- Born: Jabjabkuchi, Nalbari, Assam
- Other names: Sima Sonowal, Moina
- Occupations: Politician, Business Woman, Social worker,
- Criminal status: Surrendered
- Parent: late Karuna kalita
- Criminal charge: Terrorism

= Dwipamani Kalita =

Dwipamani Kalita (Assamese: দ্বীপামণি কলিতা) (aliases Sima Sonowal Sima Sonowal, Moina) is the first ULFA hit-woman of the outfit. She was responsible for all the mortar attacks executed during 2002–2003 in Assam. She joined the outfit in 1998. As she told to police, though she was an expert in mortar shelling, she was used to RPGs. Her accomplices were Dilip Roy and Pranoy Roy who formed a three-member elite group.

==Family background==
Dwipamani hails from Jabjabkuchi village under Ghagrapar PS in Nalbari. Her father Karuna Kalita died while she was an infant forcing her to live with her step-mother. According to DGP Harekrishna Deka, she was a victim of social ostracism and trauma which made a militant out of her. She was separated from her mother at a very young age and saw her father killed by the villagers. Her elder brother was also killed in an accident. Being unable to bear the atrocities of her step-mother she joined the outfit in 1998 through one Minati Kalita, and ULFA activist Manoj Goswami of Nalbari.

==Education==
She was a brilliant student and excelled in her HSLC and HS examinations securing letter marks. She passed the HSLC examination in 1996 with letter marks in Mathematics and Advanced Mathematics and the Higher Secondary examination in 1998 in first division with letter marks in Logic. Although a very bright student she was said to be deprived of any support from her family and friends.

==Training==
Dwipamani was exclusively trained in Misnupur, Bangladesh in the Enigma ‘B’ camp for four months where she met Paresh Barua for the first time. After the completion of her training, she was taken to an official firing range, blindfolded by the ULFA’s foreign associates. Then she was inducted into the outfit’s Enigma Group which is responsible for carrying out violent strikes.

==Mission==
After having completed her training, she was despatched to Guwahati. She was told to lead a normal life to deflect any suspicion even as she carried out the attacks. She even reportedly purchased a plot and constructed a house on the outskirts of Guwahati. ‘‘Unlike the other ULFA cadre, she travelled by public transport and did not carry any cellphone or call up the leadership from Guwahati after she was sent out on these missions. Her most potent weapon was her complete anonymity and secrecy,’’ IGP Khagen Sharma said. She reportedly travelled with two-inch-long mortars in city buses.

===Major Attacks===
The operations were masterminded in Bangladesh by C-in-C Paresh Baruah, deputy C-in-C Raju Baruah, Drishti Rajkhowa and Ramu Gogoi and the trio were assigned for the job.

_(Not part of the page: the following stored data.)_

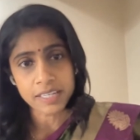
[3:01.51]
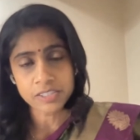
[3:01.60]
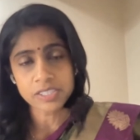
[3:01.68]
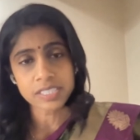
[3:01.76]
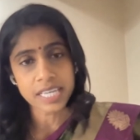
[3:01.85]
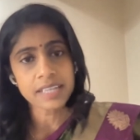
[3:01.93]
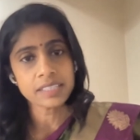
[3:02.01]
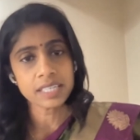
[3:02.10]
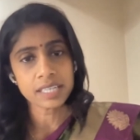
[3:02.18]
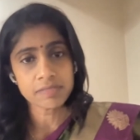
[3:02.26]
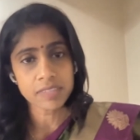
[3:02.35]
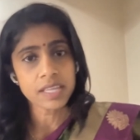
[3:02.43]

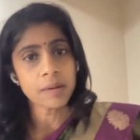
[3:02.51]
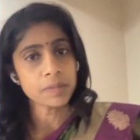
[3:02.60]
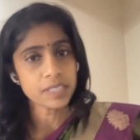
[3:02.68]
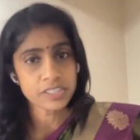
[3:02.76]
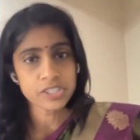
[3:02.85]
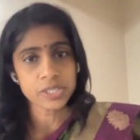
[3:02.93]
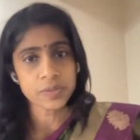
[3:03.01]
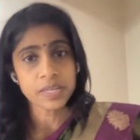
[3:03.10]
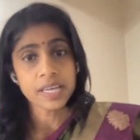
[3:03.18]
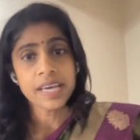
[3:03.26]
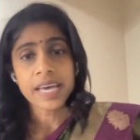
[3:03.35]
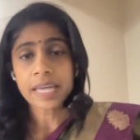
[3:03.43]
understanding of the Tamil issue
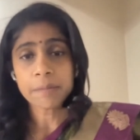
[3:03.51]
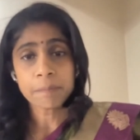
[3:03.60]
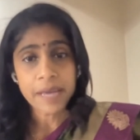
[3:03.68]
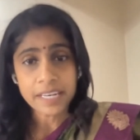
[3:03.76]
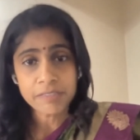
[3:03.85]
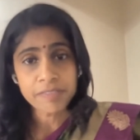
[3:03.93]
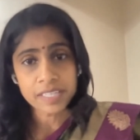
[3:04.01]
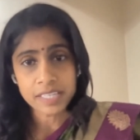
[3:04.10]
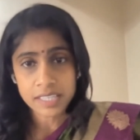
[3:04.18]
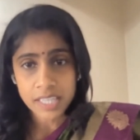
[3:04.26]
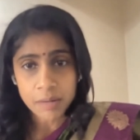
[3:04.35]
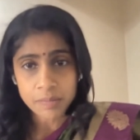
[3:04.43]
and
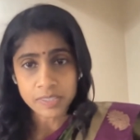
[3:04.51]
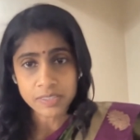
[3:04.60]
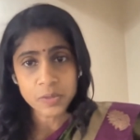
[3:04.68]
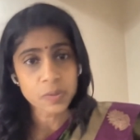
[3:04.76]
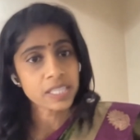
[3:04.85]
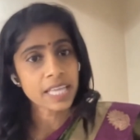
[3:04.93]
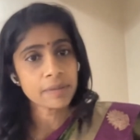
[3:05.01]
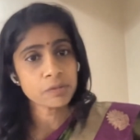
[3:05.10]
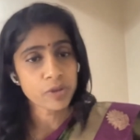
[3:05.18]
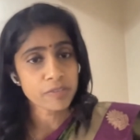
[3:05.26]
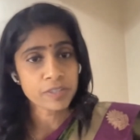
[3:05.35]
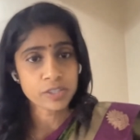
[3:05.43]
benefited Tamils who
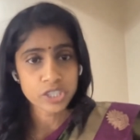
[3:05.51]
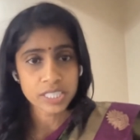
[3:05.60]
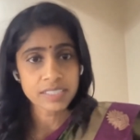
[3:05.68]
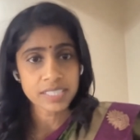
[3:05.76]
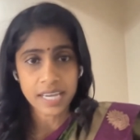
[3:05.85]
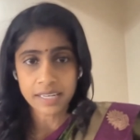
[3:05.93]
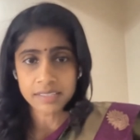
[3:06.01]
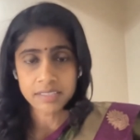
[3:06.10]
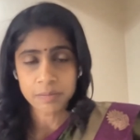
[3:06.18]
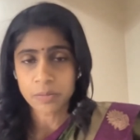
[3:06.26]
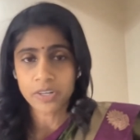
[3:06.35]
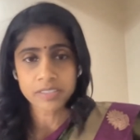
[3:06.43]
claimed refugee status
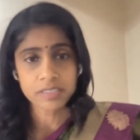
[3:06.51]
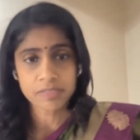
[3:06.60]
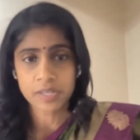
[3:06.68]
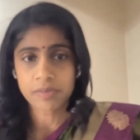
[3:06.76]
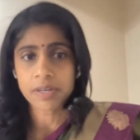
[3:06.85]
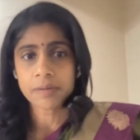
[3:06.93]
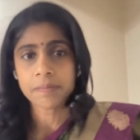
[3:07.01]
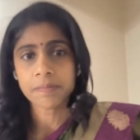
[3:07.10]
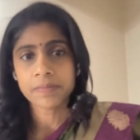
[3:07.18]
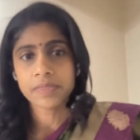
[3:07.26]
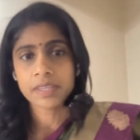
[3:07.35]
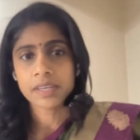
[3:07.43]
in parts of Europe.
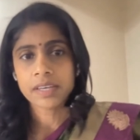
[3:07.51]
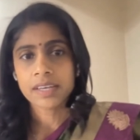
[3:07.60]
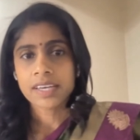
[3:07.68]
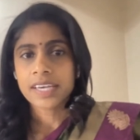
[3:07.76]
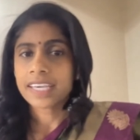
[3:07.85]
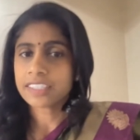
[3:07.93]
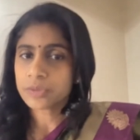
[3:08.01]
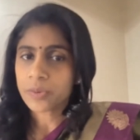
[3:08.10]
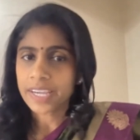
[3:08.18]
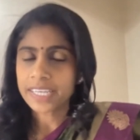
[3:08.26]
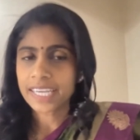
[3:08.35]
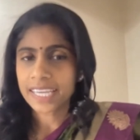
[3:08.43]
His
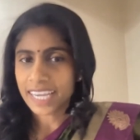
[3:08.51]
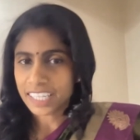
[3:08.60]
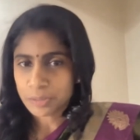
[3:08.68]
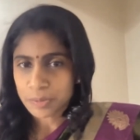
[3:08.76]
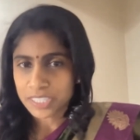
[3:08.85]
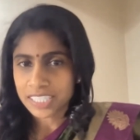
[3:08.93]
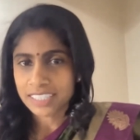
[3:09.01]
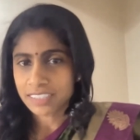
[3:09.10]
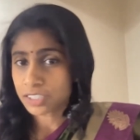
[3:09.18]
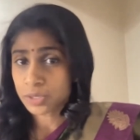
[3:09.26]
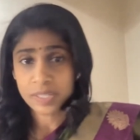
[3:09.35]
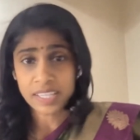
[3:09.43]
writing and expertise
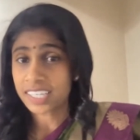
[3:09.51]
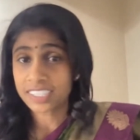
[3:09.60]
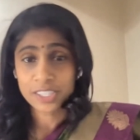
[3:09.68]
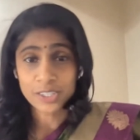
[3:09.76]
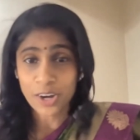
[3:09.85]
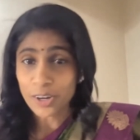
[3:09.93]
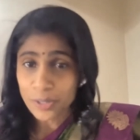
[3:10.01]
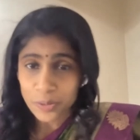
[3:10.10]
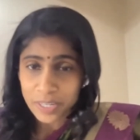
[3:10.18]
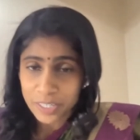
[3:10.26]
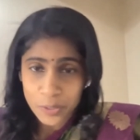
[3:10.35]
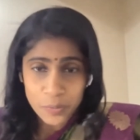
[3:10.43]
in Sri Lanka did not
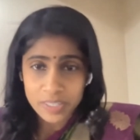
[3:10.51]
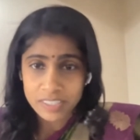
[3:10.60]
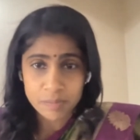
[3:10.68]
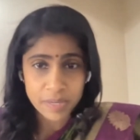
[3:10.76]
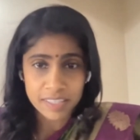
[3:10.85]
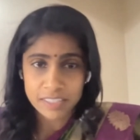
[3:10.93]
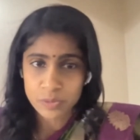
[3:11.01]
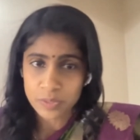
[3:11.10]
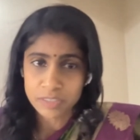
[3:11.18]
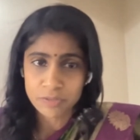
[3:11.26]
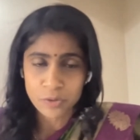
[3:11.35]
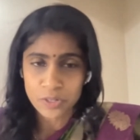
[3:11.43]
go unnoticed by the
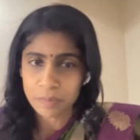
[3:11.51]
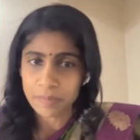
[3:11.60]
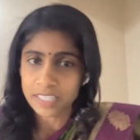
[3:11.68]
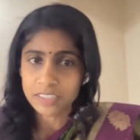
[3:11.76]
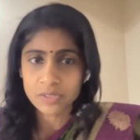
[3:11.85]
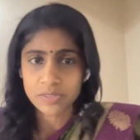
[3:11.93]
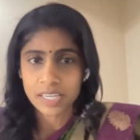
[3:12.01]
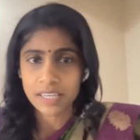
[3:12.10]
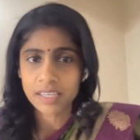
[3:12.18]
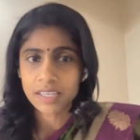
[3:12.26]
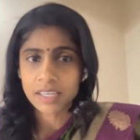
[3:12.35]
Swiss Foreign Ministry.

- On 27 October 2002, she fired a mortar which landed and exploded in the Dispur Capital residential complex. Two government and a private vehicle were damaged, however, no one was injured. The mortar was fired from behind the Dispur Law College.
- On 22 December 2002, she tried to blow up the CRPF transit camp in the city but failed.
- On 25 December 2002, she fired six mortars in quick succession near Ambari. 21 persons sustained splinter injuries, of which three later died.

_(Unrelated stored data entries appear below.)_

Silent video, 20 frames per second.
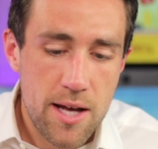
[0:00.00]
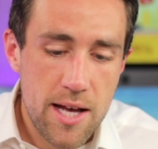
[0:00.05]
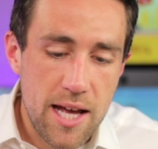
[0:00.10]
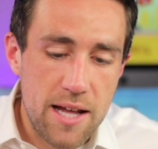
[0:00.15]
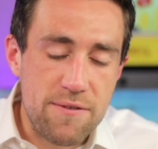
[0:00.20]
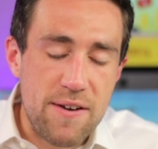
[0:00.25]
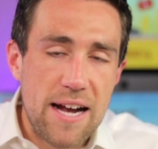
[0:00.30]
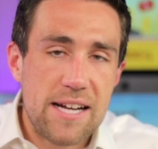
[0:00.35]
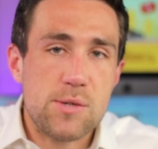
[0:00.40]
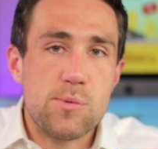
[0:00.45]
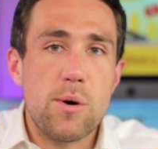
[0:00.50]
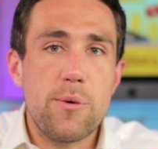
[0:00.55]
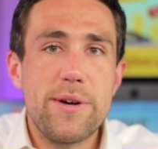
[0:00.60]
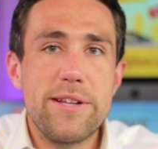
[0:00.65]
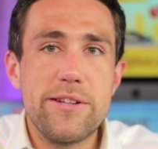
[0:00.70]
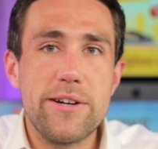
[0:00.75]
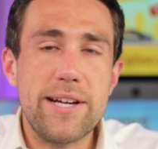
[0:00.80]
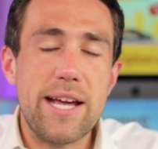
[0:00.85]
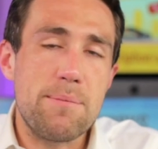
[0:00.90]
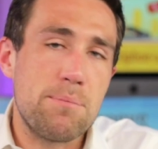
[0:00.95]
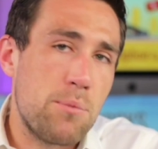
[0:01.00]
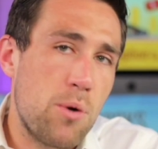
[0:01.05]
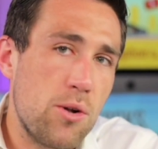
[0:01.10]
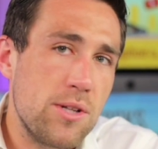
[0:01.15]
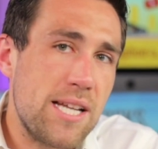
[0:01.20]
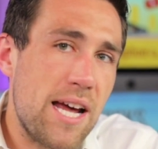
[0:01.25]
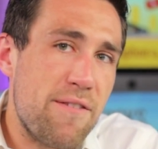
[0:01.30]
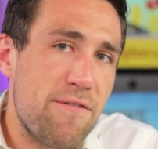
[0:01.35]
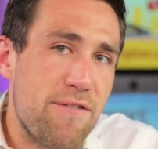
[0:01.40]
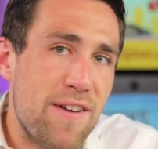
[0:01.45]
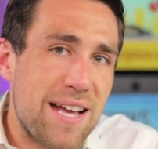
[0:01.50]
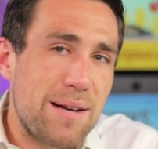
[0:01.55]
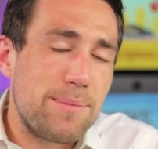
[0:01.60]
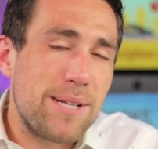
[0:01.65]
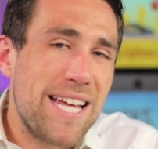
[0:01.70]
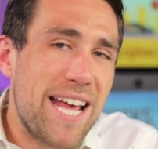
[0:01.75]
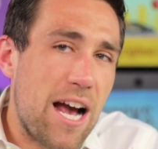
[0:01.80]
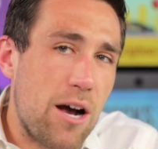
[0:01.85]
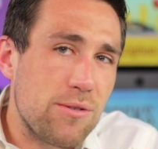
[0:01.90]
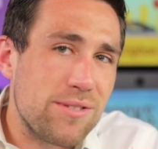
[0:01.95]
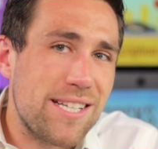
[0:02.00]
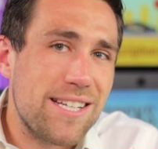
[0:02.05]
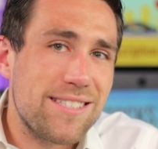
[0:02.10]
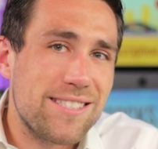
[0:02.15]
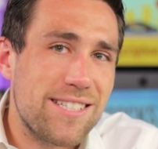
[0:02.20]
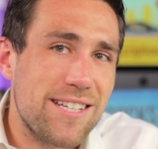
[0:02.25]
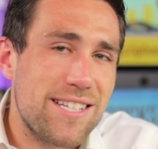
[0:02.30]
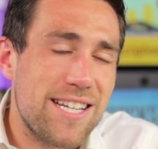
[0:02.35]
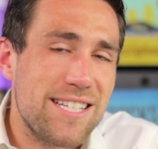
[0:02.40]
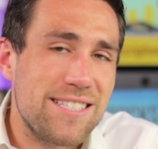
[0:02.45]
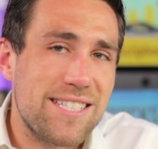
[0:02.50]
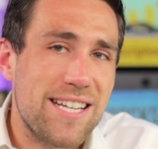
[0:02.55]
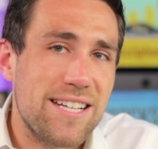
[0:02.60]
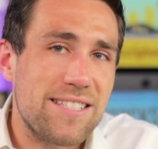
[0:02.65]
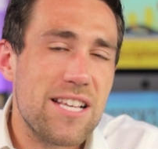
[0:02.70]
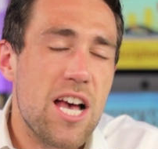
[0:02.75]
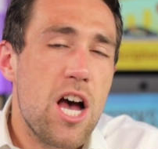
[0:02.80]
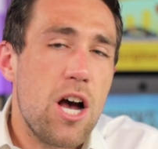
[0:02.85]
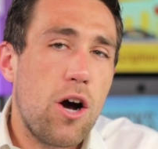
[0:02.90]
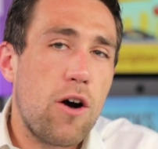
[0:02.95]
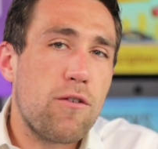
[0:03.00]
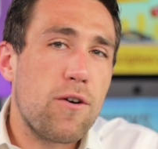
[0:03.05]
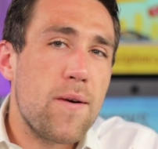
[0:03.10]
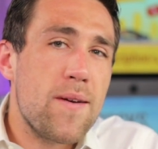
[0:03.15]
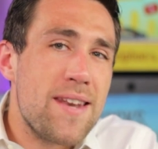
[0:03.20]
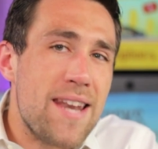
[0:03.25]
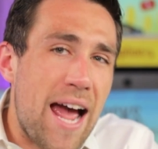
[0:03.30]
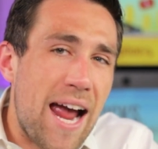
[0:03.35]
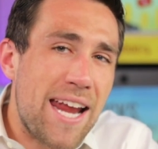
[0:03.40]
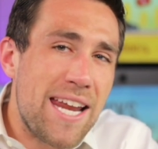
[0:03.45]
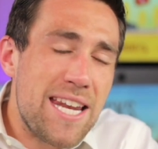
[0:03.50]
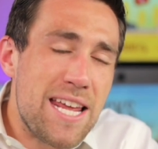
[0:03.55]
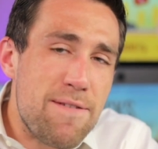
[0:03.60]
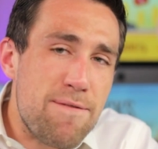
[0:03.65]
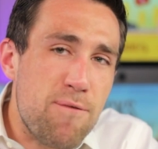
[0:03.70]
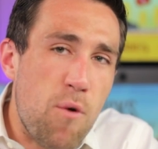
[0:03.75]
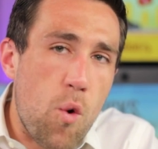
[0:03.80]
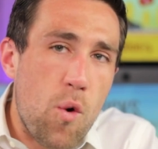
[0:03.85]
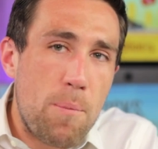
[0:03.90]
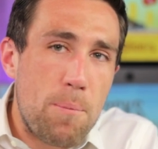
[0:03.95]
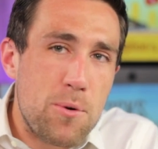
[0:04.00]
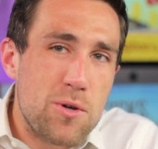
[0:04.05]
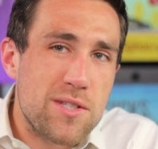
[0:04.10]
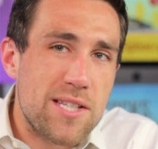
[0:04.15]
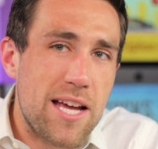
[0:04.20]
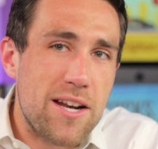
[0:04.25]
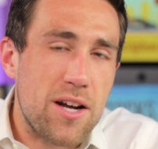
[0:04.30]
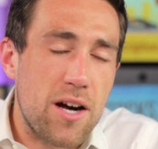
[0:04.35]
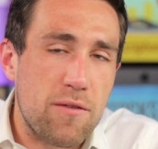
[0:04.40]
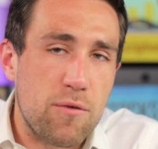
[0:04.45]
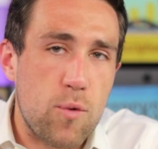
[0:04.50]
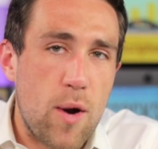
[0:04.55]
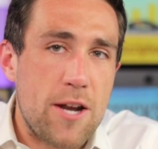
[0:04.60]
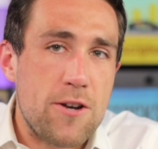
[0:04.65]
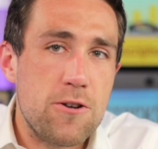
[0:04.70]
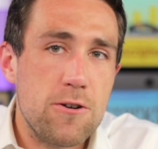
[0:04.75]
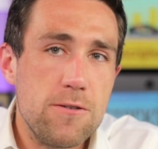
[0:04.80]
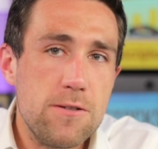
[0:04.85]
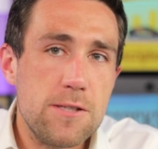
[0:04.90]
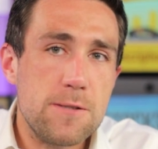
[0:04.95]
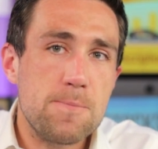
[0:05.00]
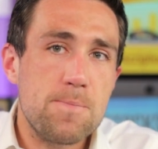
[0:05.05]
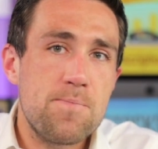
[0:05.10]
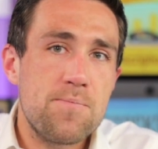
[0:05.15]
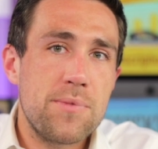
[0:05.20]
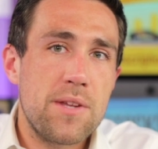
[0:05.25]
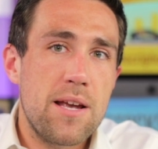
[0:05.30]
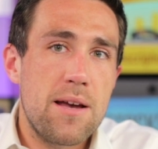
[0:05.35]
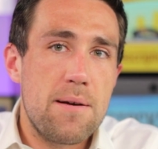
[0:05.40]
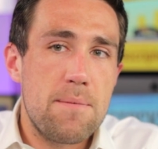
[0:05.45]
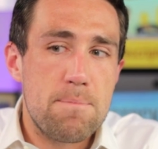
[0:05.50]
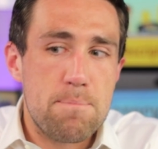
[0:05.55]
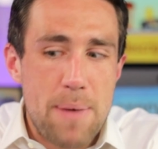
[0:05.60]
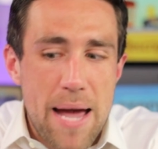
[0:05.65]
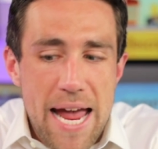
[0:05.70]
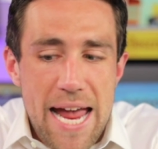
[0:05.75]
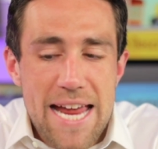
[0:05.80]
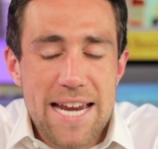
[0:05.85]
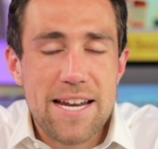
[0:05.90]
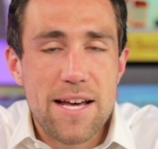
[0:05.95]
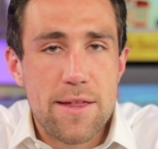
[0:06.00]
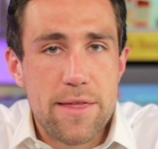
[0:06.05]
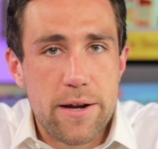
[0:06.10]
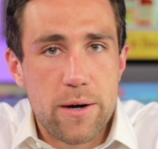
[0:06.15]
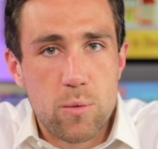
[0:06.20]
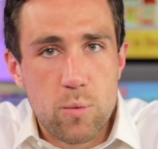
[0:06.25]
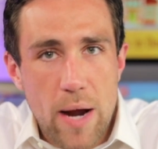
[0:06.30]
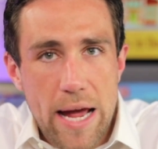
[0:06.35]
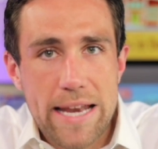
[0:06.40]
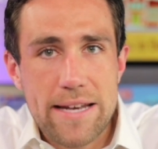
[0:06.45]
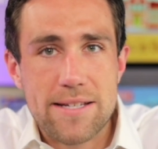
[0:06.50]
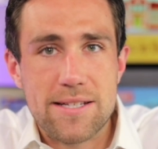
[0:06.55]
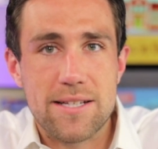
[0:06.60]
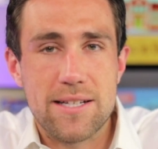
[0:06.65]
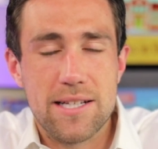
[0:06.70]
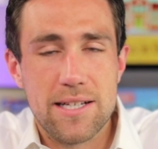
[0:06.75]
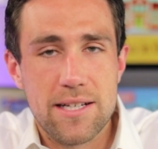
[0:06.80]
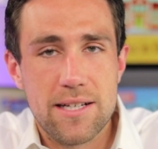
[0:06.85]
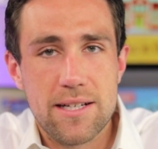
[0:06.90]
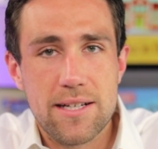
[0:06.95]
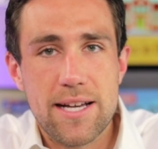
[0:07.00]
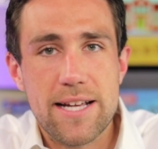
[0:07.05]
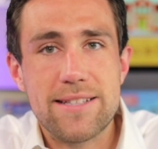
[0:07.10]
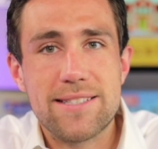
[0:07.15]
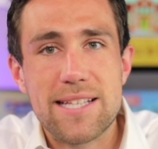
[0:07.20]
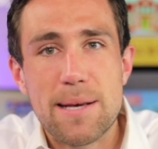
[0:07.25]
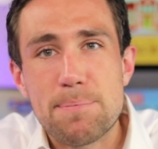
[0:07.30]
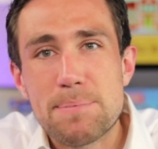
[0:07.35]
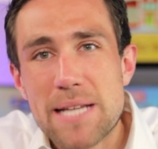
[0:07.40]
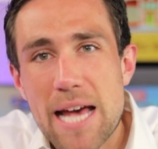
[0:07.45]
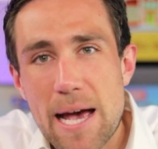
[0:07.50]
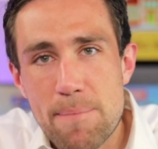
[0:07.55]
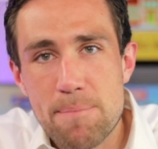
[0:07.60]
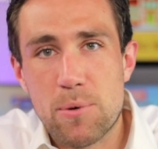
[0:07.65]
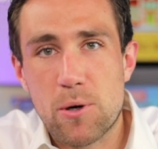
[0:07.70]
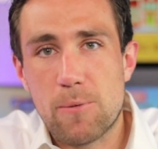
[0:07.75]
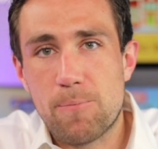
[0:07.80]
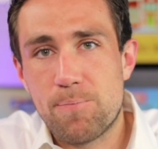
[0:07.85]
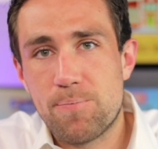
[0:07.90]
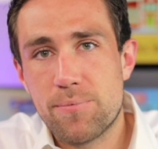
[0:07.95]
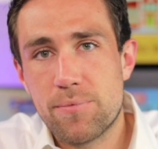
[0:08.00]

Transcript: In fact, when we look at multifamily housing statistics, over 94% of renters paid their rent in September.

The other two mortar attacks, at Borjhar and Palashbari, were carried out by her accomplice Pranoy Roy.

==Surrender==
On Sunday, 20 April 2003, Dwipamani surrendered before DGP Harekrishna Deka and IGP (Special Branch) Khagen Sharma. She was only 20 at the time of surrender. She deposited an AK-56 and three rocket-propelled grenades during her formal surrender to the DGP. IGP Sharma said that Dwipamani was in touch with him over telephone for three months or so. After accomplishing a mission she even started calling up IGP Sharma over phone and taunted him for having failed to catch the culprits. As she admits before the reporters IGP Sharma gradually started talking her out of the destructive life she was leading which made her realize that she had only been used as a machine by the ULFA. She said at the press conference that she was not aware of the ideology of the ULFA and only joined the outfit due to family problems.

==Rehabilitation==
Dwipamani was on "specialised rehabilitation" and in order to return her to a normal life, the police top brass had taken special care of her. "The police would rehabilitate her in a ‘‘non-conventional way’’ by supporting her education and giving whatever other support she required to settle down in life, given her good academic record." Said DGP Harekrishna Deka. Now Dwipamani is the owner of two popular restaurants in Guwahati — both specialising in Assamese dishes. She was supported by the Assam Police to start the restaurants under a special rehabilitation package for surrendered rebels.